DESCRIPTION OF THE TASK: I need the lines below from the one with "(1458.86 s)" down to the one with "[7:46.63-7:47.03]" reproduced exactly, both ends included, and nothing else.
- - - - - - -
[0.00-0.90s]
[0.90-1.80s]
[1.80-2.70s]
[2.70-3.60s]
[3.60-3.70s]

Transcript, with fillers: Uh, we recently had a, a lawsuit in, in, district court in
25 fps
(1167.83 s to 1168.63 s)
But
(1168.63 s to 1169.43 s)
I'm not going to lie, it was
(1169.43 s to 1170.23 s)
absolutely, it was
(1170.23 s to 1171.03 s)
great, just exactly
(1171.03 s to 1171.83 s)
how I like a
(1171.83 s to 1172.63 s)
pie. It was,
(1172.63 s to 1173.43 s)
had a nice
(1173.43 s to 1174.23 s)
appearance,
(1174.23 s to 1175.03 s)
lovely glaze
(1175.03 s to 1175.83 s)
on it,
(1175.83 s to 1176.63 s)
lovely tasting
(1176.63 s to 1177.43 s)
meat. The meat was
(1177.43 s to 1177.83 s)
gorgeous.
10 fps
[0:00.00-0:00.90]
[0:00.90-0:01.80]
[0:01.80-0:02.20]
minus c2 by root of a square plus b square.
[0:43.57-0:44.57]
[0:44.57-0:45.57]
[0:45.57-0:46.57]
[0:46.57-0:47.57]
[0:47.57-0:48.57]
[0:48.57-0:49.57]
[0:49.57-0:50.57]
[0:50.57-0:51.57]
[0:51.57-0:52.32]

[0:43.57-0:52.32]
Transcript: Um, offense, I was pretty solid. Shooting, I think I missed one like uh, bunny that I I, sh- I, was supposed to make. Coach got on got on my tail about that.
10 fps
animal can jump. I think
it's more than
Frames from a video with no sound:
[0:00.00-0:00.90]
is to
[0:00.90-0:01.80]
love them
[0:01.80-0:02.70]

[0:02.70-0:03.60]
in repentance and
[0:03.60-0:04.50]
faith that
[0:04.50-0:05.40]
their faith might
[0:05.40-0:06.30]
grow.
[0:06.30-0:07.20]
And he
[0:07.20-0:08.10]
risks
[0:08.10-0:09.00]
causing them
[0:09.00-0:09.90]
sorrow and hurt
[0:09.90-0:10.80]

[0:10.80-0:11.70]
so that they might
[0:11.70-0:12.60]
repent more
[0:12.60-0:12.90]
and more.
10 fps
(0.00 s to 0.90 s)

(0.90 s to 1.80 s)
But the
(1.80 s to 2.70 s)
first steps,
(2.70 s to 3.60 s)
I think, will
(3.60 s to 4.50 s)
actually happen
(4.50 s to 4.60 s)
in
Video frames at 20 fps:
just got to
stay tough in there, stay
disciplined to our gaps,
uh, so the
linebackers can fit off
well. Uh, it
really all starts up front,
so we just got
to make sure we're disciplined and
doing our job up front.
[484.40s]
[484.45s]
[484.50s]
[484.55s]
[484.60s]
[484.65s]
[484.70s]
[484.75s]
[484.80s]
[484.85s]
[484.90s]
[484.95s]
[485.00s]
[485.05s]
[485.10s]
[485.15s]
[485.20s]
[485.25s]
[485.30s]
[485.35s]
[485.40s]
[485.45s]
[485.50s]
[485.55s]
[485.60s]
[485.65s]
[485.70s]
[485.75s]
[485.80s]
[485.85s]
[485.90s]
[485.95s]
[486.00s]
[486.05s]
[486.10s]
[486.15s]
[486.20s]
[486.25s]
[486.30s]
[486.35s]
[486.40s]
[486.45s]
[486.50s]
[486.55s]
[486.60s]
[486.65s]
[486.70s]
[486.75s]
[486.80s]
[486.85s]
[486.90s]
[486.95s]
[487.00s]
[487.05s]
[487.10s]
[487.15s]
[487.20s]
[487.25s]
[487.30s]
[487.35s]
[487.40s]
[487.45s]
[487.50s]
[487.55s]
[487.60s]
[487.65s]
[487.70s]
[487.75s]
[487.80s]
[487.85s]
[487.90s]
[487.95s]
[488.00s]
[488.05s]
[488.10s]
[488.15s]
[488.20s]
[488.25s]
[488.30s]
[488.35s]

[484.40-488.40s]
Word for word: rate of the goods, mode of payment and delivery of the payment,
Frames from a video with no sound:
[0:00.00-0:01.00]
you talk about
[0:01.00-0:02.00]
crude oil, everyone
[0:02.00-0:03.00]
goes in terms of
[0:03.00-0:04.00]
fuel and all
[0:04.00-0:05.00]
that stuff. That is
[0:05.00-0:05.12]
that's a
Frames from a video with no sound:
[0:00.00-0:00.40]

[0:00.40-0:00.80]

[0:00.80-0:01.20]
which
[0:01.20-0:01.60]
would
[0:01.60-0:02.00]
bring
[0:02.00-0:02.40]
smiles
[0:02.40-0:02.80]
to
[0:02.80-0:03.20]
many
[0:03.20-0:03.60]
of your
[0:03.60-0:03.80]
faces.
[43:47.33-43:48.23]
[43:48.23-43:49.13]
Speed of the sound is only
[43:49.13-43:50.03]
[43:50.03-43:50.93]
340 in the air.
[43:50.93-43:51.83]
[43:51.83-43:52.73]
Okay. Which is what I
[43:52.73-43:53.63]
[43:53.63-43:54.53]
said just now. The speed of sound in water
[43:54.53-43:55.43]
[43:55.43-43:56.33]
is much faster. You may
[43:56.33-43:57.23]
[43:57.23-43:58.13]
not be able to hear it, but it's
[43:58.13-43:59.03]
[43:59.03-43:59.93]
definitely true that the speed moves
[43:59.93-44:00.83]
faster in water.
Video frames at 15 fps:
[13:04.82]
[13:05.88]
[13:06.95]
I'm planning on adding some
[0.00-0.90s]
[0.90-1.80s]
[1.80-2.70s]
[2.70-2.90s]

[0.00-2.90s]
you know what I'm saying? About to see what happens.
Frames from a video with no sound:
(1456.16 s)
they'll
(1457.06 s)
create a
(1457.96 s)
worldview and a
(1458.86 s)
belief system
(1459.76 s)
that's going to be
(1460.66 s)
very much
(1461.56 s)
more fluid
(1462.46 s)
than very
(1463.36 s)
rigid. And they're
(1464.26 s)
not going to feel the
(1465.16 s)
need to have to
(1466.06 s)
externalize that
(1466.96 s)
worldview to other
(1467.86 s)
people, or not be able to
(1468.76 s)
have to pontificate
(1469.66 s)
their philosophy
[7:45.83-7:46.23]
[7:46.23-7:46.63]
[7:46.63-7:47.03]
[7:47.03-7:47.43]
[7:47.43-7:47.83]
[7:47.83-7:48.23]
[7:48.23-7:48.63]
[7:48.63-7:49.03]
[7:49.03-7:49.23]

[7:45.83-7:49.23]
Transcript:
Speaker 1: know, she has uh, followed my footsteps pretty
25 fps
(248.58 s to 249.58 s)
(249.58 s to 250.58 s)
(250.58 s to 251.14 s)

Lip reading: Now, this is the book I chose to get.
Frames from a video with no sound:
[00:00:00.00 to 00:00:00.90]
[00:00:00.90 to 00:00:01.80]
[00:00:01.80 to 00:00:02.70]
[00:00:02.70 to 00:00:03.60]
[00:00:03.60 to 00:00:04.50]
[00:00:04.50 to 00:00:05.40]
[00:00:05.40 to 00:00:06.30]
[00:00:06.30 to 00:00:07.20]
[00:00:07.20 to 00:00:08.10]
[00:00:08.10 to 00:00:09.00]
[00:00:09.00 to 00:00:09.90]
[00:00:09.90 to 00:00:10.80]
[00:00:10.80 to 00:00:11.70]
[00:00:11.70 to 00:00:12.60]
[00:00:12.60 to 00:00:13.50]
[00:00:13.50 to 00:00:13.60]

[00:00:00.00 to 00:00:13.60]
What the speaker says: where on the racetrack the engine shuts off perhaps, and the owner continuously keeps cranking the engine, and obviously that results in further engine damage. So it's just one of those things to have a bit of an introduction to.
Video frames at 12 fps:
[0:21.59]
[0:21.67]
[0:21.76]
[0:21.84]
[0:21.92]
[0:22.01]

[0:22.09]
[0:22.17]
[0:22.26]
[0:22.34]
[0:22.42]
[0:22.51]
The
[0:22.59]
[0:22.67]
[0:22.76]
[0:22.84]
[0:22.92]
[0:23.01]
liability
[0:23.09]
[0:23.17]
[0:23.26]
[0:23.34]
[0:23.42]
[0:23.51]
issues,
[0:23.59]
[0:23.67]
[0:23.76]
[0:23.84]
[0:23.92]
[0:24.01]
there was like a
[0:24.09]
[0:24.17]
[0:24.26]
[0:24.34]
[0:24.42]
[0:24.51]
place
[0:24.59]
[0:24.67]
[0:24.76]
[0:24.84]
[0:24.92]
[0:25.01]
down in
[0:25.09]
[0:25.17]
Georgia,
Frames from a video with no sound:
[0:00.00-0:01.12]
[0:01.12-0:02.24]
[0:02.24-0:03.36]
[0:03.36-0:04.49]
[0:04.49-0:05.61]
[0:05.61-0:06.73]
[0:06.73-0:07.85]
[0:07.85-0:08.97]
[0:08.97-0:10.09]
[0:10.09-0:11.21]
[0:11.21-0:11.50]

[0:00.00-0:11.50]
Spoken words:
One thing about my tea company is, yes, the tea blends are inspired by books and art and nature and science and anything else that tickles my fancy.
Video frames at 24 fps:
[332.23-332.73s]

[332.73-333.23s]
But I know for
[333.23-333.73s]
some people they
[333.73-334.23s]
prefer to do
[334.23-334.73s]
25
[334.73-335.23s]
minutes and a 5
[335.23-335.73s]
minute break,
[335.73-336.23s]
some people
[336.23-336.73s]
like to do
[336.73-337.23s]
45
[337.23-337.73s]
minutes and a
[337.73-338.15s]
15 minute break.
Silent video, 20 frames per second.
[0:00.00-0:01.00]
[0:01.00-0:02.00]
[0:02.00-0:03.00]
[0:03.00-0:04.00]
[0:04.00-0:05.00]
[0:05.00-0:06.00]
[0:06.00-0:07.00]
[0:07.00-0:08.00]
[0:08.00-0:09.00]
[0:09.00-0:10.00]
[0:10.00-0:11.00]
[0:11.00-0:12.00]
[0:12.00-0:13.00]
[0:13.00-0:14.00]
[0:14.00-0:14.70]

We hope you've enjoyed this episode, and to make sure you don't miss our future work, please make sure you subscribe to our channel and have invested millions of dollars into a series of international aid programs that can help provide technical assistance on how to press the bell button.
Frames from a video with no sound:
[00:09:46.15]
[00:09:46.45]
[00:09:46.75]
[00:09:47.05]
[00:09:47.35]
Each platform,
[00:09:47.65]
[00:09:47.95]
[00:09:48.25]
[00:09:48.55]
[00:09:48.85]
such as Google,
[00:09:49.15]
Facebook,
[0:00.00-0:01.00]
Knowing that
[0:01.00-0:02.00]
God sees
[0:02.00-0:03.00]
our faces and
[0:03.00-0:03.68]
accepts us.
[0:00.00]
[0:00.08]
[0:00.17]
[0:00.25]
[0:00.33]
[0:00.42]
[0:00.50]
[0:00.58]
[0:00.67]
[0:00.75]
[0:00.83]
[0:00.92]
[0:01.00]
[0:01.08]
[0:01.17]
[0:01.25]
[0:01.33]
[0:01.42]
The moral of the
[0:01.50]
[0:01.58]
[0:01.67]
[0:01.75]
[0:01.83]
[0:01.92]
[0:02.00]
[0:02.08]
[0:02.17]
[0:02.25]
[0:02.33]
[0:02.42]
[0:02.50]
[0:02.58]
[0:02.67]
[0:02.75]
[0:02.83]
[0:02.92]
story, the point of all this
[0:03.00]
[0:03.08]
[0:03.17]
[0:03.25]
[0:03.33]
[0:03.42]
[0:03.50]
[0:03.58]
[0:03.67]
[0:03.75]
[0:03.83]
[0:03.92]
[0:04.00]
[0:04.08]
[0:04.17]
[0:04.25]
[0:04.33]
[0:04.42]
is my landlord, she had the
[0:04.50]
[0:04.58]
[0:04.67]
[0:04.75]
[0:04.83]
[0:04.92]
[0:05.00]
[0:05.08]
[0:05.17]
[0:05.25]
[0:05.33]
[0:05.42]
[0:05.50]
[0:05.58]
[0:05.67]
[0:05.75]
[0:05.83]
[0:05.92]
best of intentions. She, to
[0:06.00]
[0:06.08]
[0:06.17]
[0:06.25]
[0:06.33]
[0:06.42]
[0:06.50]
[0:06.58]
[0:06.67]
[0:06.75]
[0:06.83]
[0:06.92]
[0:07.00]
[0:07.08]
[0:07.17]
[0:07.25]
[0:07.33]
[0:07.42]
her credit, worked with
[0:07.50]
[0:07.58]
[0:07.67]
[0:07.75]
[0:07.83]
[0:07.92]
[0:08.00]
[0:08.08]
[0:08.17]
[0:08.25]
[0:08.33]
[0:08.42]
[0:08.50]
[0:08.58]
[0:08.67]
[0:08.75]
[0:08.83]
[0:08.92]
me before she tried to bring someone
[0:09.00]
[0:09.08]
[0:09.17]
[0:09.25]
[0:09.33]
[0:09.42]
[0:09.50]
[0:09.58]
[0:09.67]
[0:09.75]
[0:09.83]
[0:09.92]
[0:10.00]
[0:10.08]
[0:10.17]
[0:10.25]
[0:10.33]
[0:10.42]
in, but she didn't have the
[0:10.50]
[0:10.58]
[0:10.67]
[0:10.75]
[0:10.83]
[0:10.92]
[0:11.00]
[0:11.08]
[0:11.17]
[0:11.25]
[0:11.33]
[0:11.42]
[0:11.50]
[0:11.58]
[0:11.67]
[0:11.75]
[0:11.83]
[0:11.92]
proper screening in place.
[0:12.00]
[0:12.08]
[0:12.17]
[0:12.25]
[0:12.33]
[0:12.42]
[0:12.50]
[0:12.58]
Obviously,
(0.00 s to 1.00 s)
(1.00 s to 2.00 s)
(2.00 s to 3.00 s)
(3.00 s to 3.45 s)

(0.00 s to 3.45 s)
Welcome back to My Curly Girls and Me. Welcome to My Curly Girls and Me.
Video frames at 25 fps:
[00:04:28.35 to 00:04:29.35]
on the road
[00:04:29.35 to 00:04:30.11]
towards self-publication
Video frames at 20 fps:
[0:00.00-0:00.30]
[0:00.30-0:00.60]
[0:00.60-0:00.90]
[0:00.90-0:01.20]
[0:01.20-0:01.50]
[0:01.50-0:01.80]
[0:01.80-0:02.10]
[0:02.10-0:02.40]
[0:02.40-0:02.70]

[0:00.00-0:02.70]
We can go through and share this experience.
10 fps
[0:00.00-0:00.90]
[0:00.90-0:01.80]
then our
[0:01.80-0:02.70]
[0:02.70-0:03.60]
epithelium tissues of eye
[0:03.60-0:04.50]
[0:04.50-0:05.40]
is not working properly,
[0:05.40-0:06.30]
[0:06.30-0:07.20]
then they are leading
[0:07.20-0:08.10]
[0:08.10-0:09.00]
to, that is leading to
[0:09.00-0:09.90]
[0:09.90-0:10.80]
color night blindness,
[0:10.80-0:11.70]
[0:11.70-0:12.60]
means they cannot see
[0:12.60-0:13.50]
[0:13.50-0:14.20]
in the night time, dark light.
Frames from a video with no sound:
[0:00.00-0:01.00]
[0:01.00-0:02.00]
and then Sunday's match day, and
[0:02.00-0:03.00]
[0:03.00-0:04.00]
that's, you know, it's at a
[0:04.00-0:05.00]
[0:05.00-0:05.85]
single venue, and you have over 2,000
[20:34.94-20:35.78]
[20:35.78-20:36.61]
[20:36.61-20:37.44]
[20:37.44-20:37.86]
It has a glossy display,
- - - - - - -
WRITTEN RESPONSE:
(1458.86 s)
belief system
(1459.76 s)
that's going to be
(1460.66 s)
very much
(1461.56 s)
more fluid
(1462.46 s)
than very
(1463.36 s)
rigid. And they're
(1464.26 s)
not going to feel the
(1465.16 s)
need to have to
(1466.06 s)
externalize that
(1466.96 s)
worldview to other
(1467.86 s)
people, or not be able to
(1468.76 s)
have to pontificate
(1469.66 s)
their philosophy
[7:45.83-7:46.23]
[7:46.23-7:46.63]
[7:46.63-7:47.03]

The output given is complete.